EXERCISE INSTRUCTIONS: Copy all the data exactly, except the pictures.

Saved data entries:
BEGIN

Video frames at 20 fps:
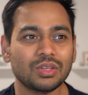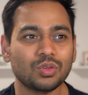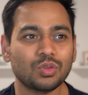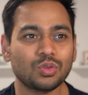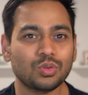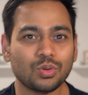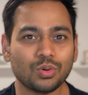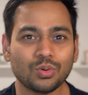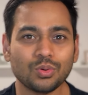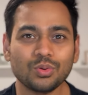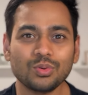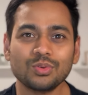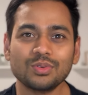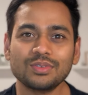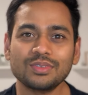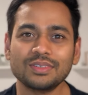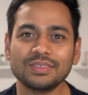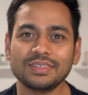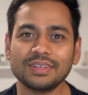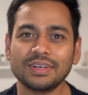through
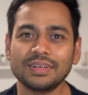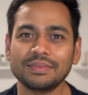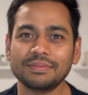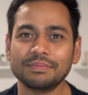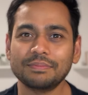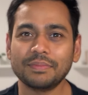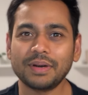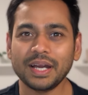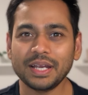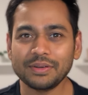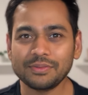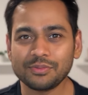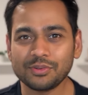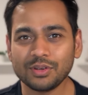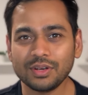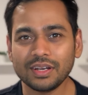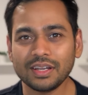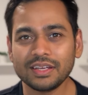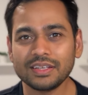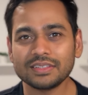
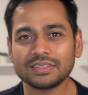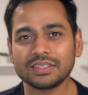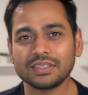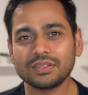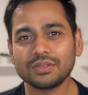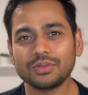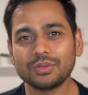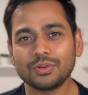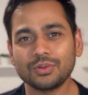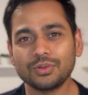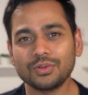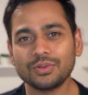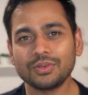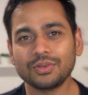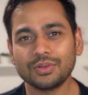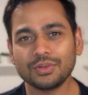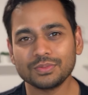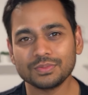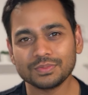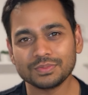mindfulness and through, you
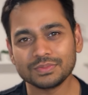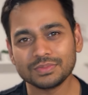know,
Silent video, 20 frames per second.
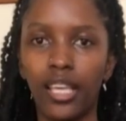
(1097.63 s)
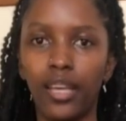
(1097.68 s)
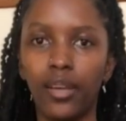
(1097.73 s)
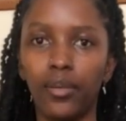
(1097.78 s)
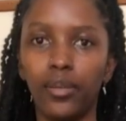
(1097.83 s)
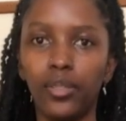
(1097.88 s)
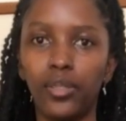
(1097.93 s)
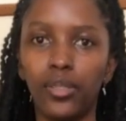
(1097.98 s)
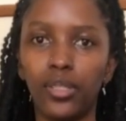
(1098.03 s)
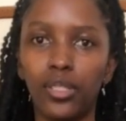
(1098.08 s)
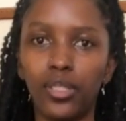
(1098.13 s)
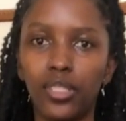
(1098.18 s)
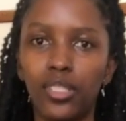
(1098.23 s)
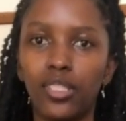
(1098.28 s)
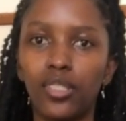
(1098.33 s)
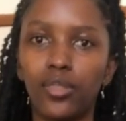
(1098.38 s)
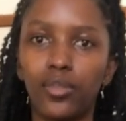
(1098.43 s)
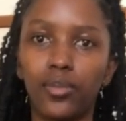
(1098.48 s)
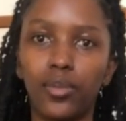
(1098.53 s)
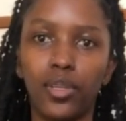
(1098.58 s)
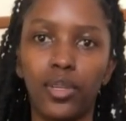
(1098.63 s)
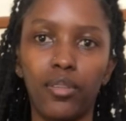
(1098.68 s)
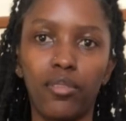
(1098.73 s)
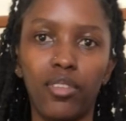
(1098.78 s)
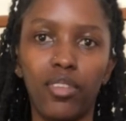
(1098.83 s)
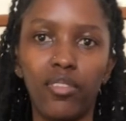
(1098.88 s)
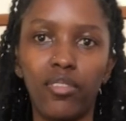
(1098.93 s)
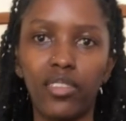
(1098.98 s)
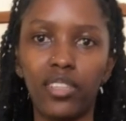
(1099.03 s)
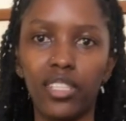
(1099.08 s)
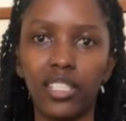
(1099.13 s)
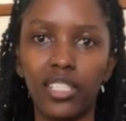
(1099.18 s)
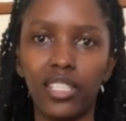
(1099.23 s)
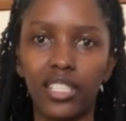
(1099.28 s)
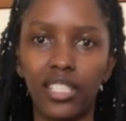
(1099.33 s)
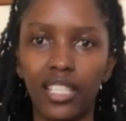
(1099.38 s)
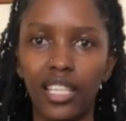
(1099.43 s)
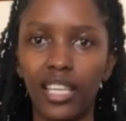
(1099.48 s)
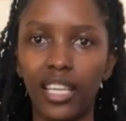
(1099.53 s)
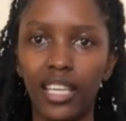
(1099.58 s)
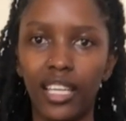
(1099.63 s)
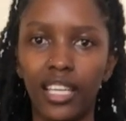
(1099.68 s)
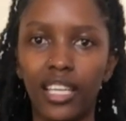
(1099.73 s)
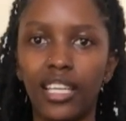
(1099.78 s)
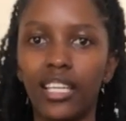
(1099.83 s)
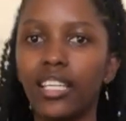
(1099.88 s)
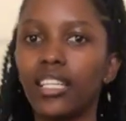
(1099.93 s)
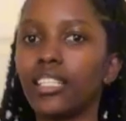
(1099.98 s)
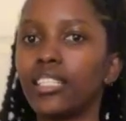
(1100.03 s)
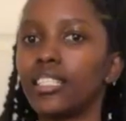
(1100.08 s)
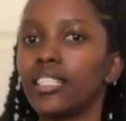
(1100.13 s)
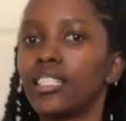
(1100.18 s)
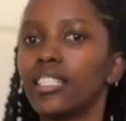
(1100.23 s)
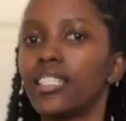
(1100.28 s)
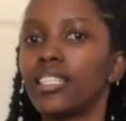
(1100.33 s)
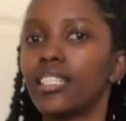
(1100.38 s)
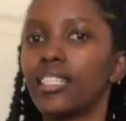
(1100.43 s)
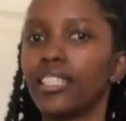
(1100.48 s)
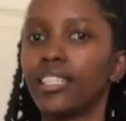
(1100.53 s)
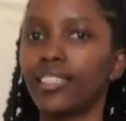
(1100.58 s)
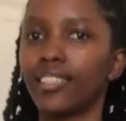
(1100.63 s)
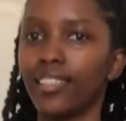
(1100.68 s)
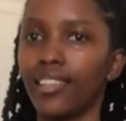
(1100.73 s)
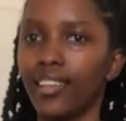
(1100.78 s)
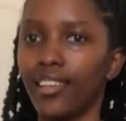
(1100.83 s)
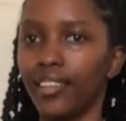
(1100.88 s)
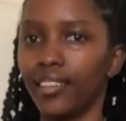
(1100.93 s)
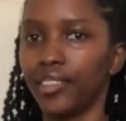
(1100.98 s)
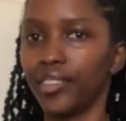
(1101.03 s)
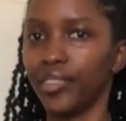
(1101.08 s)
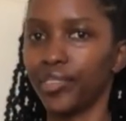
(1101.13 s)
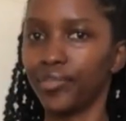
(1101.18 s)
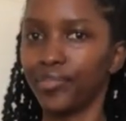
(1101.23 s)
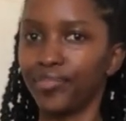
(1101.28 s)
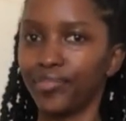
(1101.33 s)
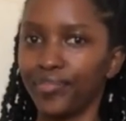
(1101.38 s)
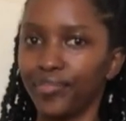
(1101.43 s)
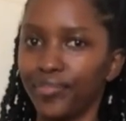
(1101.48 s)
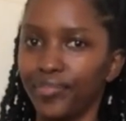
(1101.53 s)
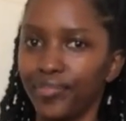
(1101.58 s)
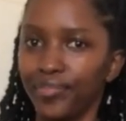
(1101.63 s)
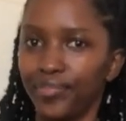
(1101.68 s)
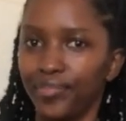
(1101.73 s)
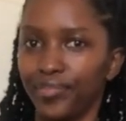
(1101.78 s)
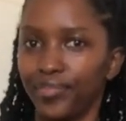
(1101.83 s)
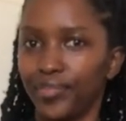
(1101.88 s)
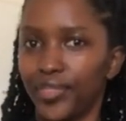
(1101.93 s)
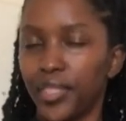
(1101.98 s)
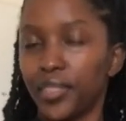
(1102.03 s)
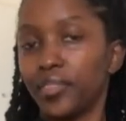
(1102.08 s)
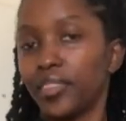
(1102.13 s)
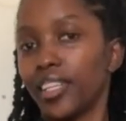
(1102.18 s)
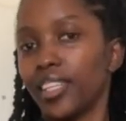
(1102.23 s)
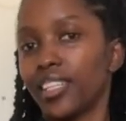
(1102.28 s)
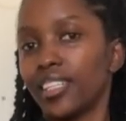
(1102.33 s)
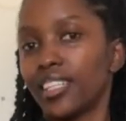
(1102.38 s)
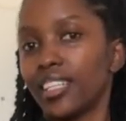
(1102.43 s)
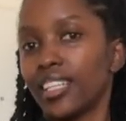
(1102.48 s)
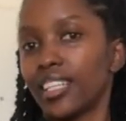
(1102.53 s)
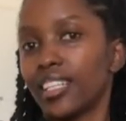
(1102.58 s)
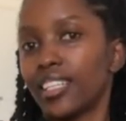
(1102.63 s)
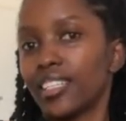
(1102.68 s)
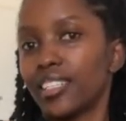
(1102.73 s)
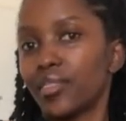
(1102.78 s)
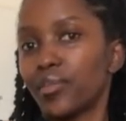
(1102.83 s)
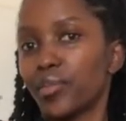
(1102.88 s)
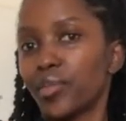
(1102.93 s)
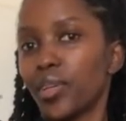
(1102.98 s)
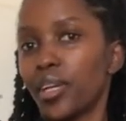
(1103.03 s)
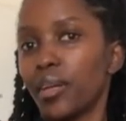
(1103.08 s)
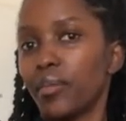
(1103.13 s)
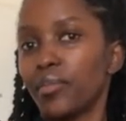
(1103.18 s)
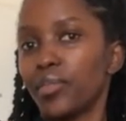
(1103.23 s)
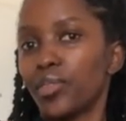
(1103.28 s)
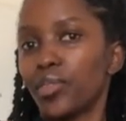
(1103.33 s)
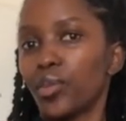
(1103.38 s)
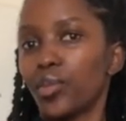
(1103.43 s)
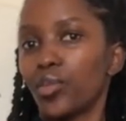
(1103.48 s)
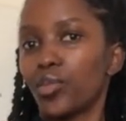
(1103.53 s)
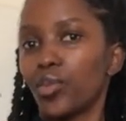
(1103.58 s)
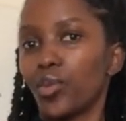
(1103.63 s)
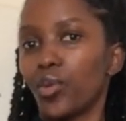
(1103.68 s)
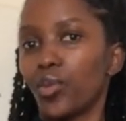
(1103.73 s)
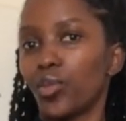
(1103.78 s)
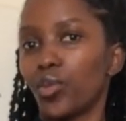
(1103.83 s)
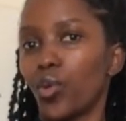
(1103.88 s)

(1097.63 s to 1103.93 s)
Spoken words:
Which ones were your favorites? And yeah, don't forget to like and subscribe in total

END

WORKED SOLUTION:
Video frames at 20 fps:
through
mindfulness and through, you
know,
Silent video, 20 frames per second.
(1097.63 s)
(1097.68 s)
(1097.73 s)
(1097.78 s)
(1097.83 s)
(1097.88 s)
(1097.93 s)
(1097.98 s)
(1098.03 s)
(1098.08 s)
(1098.13 s)
(1098.18 s)
(1098.23 s)
(1098.28 s)
(1098.33 s)
(1098.38 s)
(1098.43 s)
(1098.48 s)
(1098.53 s)
(1098.58 s)
(1098.63 s)
(1098.68 s)
(1098.73 s)
(1098.78 s)
(1098.83 s)
(1098.88 s)
(1098.93 s)
(1098.98 s)
(1099.03 s)
(1099.08 s)
(1099.13 s)
(1099.18 s)
(1099.23 s)
(1099.28 s)
(1099.33 s)
(1099.38 s)
(1099.43 s)
(1099.48 s)
(1099.53 s)
(1099.58 s)
(1099.63 s)
(1099.68 s)
(1099.73 s)
(1099.78 s)
(1099.83 s)
(1099.88 s)
(1099.93 s)
(1099.98 s)
(1100.03 s)
(1100.08 s)
(1100.13 s)
(1100.18 s)
(1100.23 s)
(1100.28 s)
(1100.33 s)
(1100.38 s)
(1100.43 s)
(1100.48 s)
(1100.53 s)
(1100.58 s)
(1100.63 s)
(1100.68 s)
(1100.73 s)
(1100.78 s)
(1100.83 s)
(1100.88 s)
(1100.93 s)
(1100.98 s)
(1101.03 s)
(1101.08 s)
(1101.13 s)
(1101.18 s)
(1101.23 s)
(1101.28 s)
(1101.33 s)
(1101.38 s)
(1101.43 s)
(1101.48 s)
(1101.53 s)
(1101.58 s)
(1101.63 s)
(1101.68 s)
(1101.73 s)
(1101.78 s)
(1101.83 s)
(1101.88 s)
(1101.93 s)
(1101.98 s)
(1102.03 s)
(1102.08 s)
(1102.13 s)
(1102.18 s)
(1102.23 s)
(1102.28 s)
(1102.33 s)
(1102.38 s)
(1102.43 s)
(1102.48 s)
(1102.53 s)
(1102.58 s)
(1102.63 s)
(1102.68 s)
(1102.73 s)
(1102.78 s)
(1102.83 s)
(1102.88 s)
(1102.93 s)
(1102.98 s)
(1103.03 s)
(1103.08 s)
(1103.13 s)
(1103.18 s)
(1103.23 s)
(1103.28 s)
(1103.33 s)
(1103.38 s)
(1103.43 s)
(1103.48 s)
(1103.53 s)
(1103.58 s)
(1103.63 s)
(1103.68 s)
(1103.73 s)
(1103.78 s)
(1103.83 s)
(1103.88 s)

(1097.63 s to 1103.93 s)
Spoken words:
Which ones were your favorites? And yeah, don't forget to like and subscribe in total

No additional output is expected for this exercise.